• **Requirement**
Would you please reproduce all the entries word for word, minus the pictures?

- - - - - - -

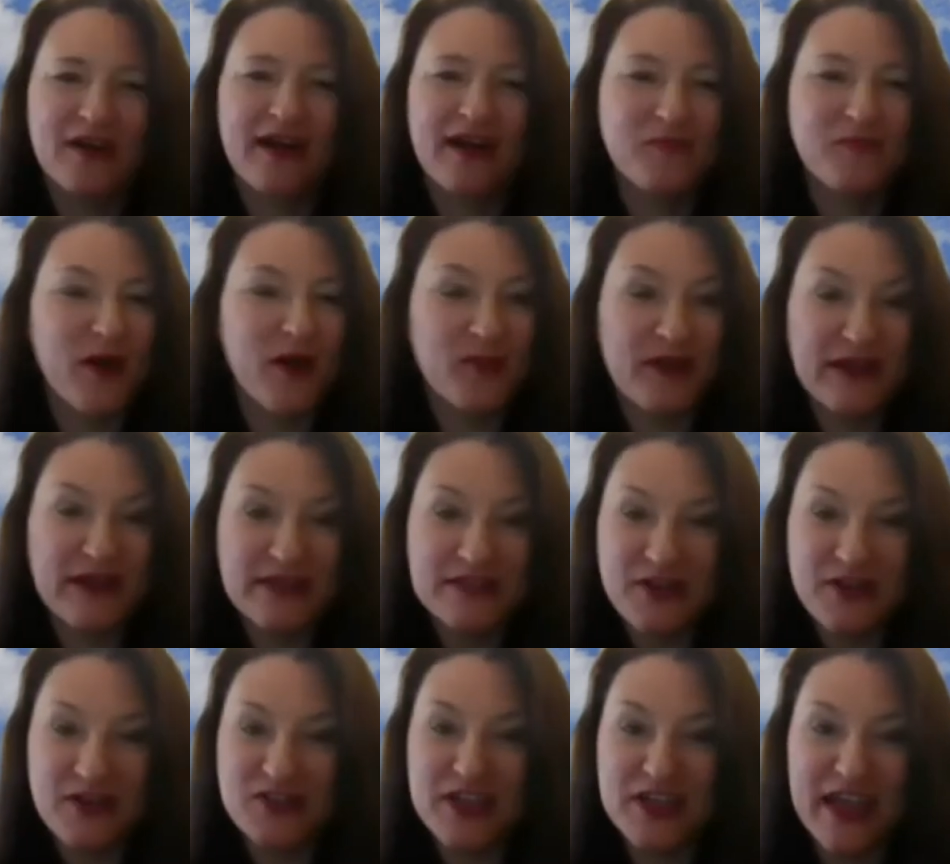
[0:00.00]
Barbara is
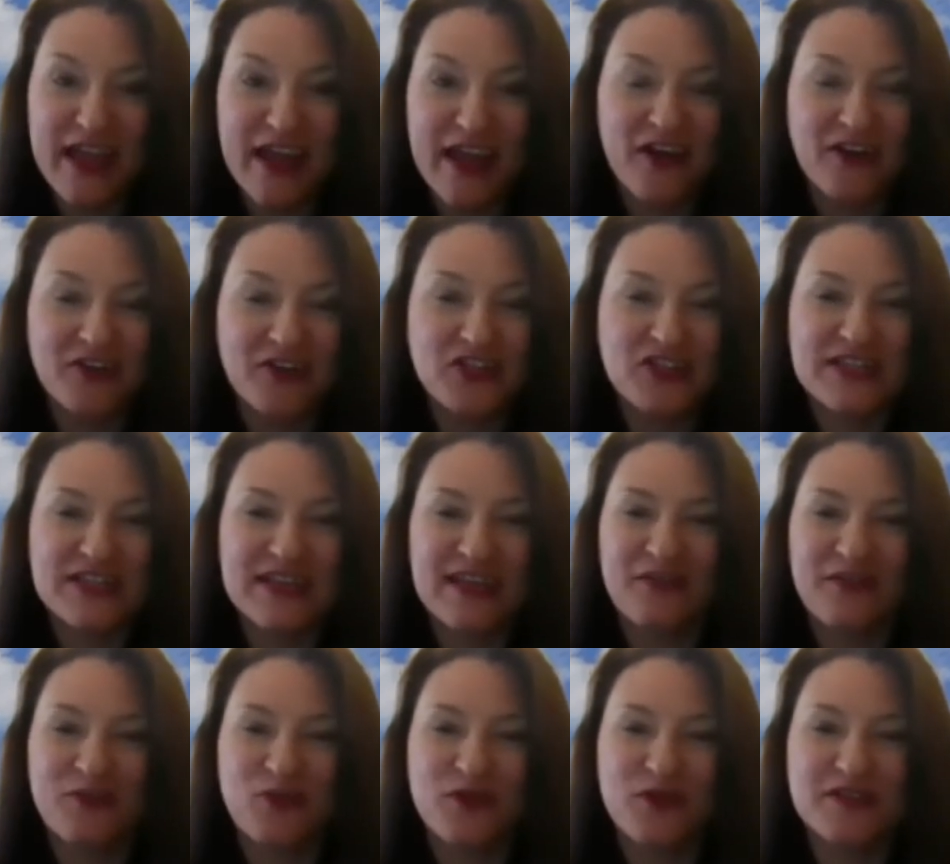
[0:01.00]
our chair. She,
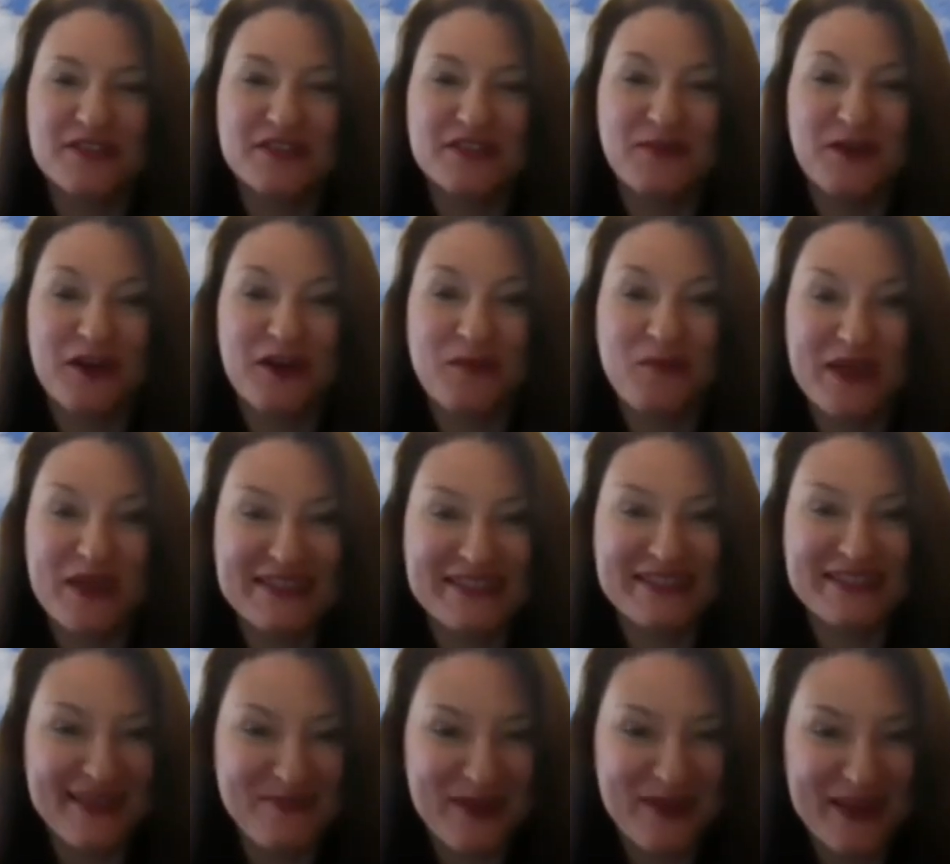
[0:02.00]
of course, is very
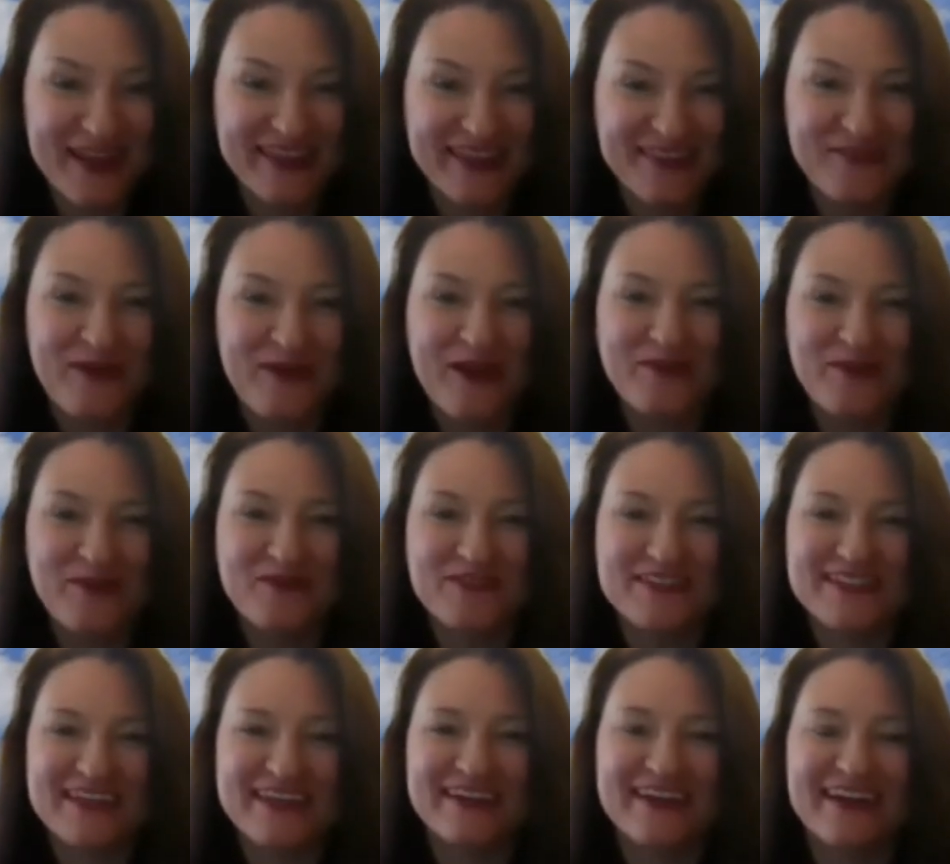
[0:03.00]
busy being the wife of a
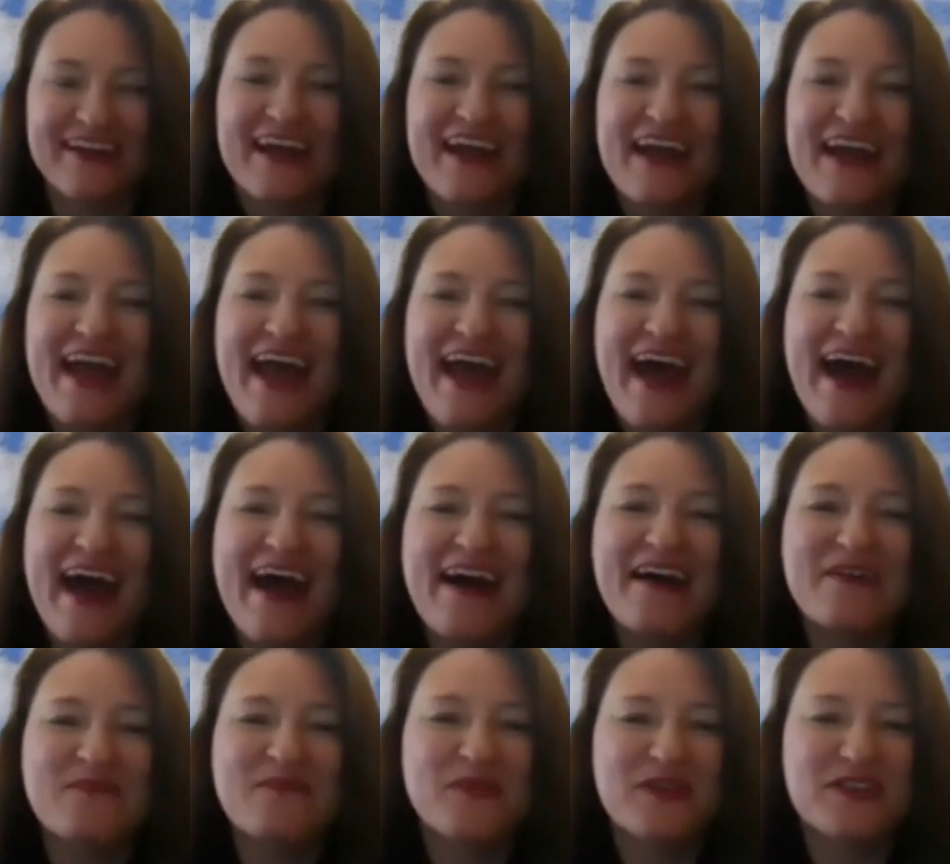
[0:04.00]
senator,
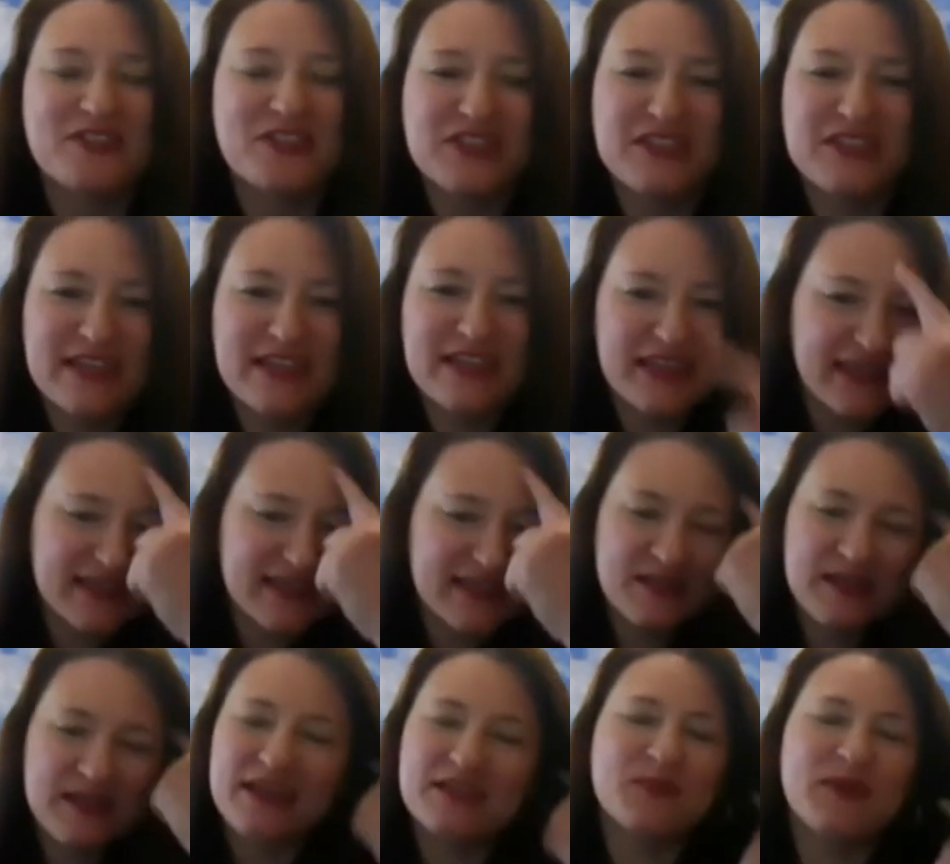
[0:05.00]
but she
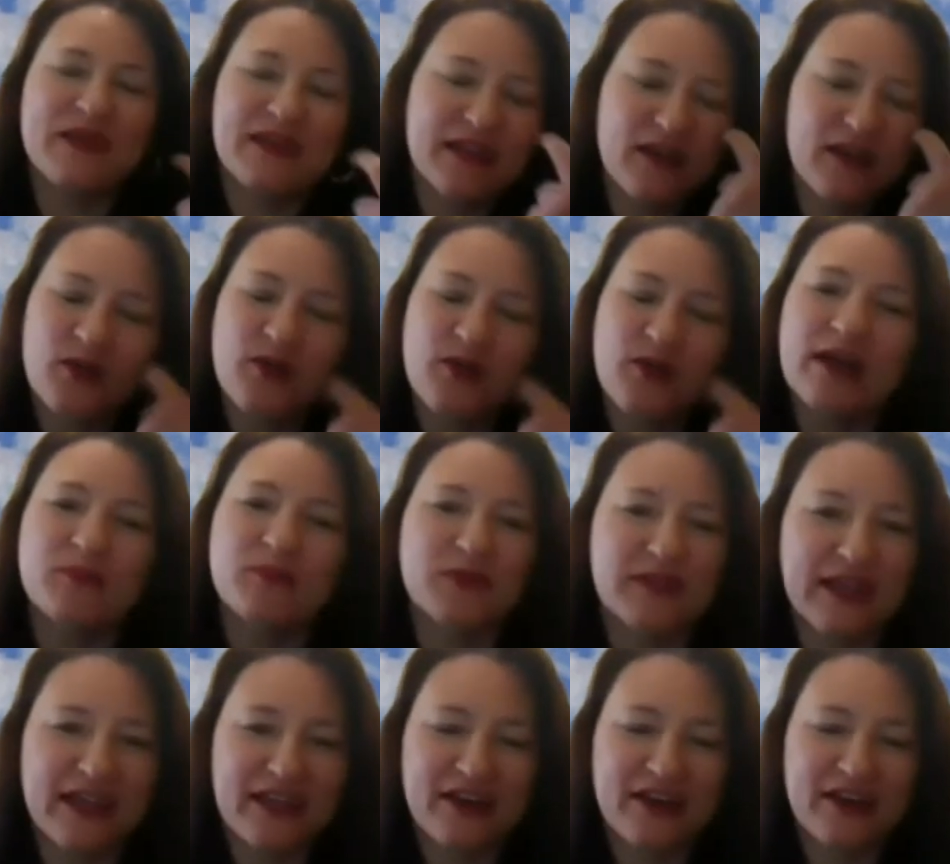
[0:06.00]
has been an
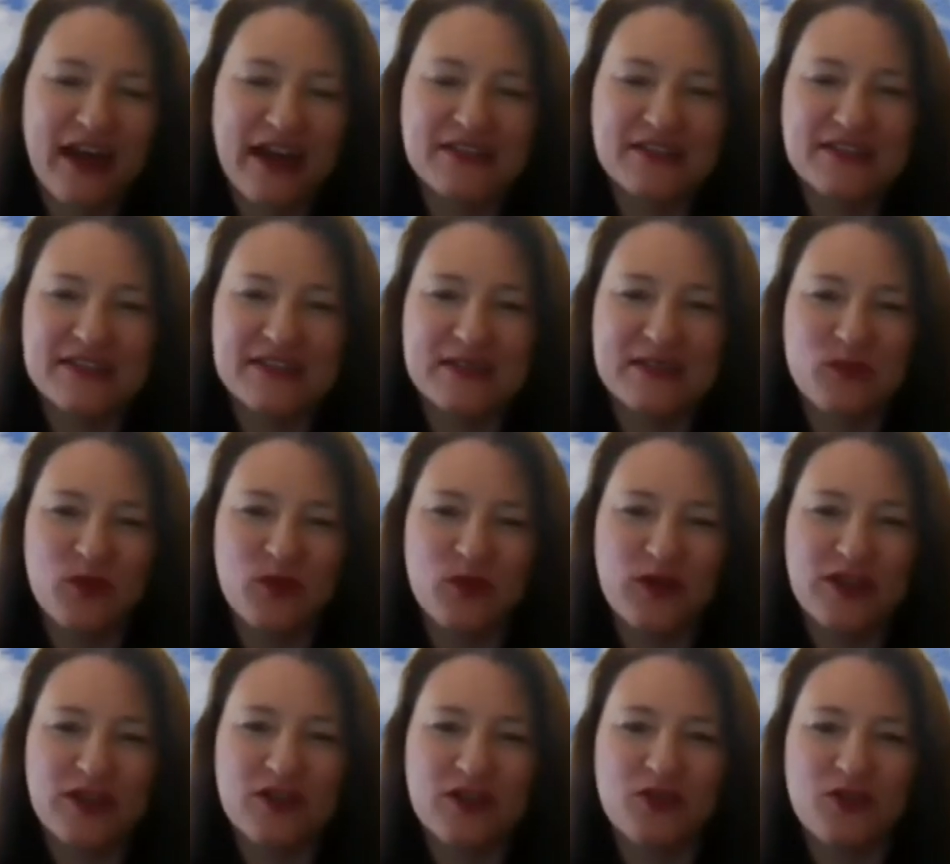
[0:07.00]
incredible leader and just
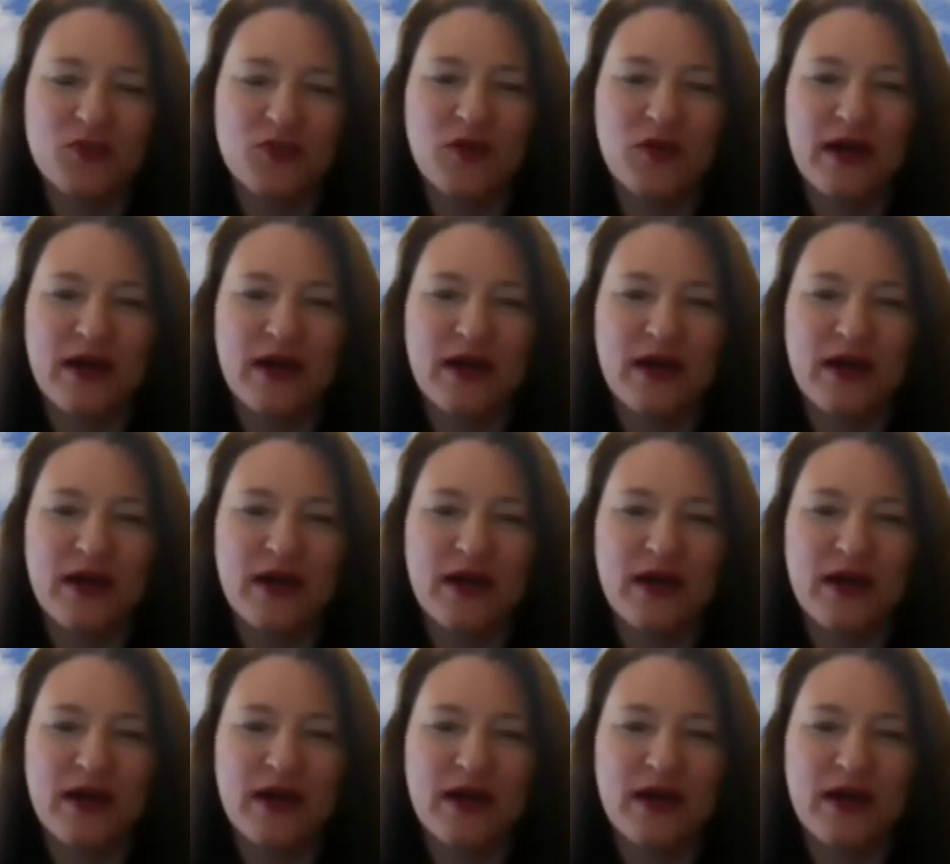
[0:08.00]
someone who,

- - - - - - -

• **Result below**
[0:00.00]
Barbara is
[0:01.00]
our chair. She,
[0:02.00]
of course, is very
[0:03.00]
busy being the wife of a
[0:04.00]
senator,
[0:05.00]
but she
[0:06.00]
has been an
[0:07.00]
incredible leader and just
[0:08.00]
someone who,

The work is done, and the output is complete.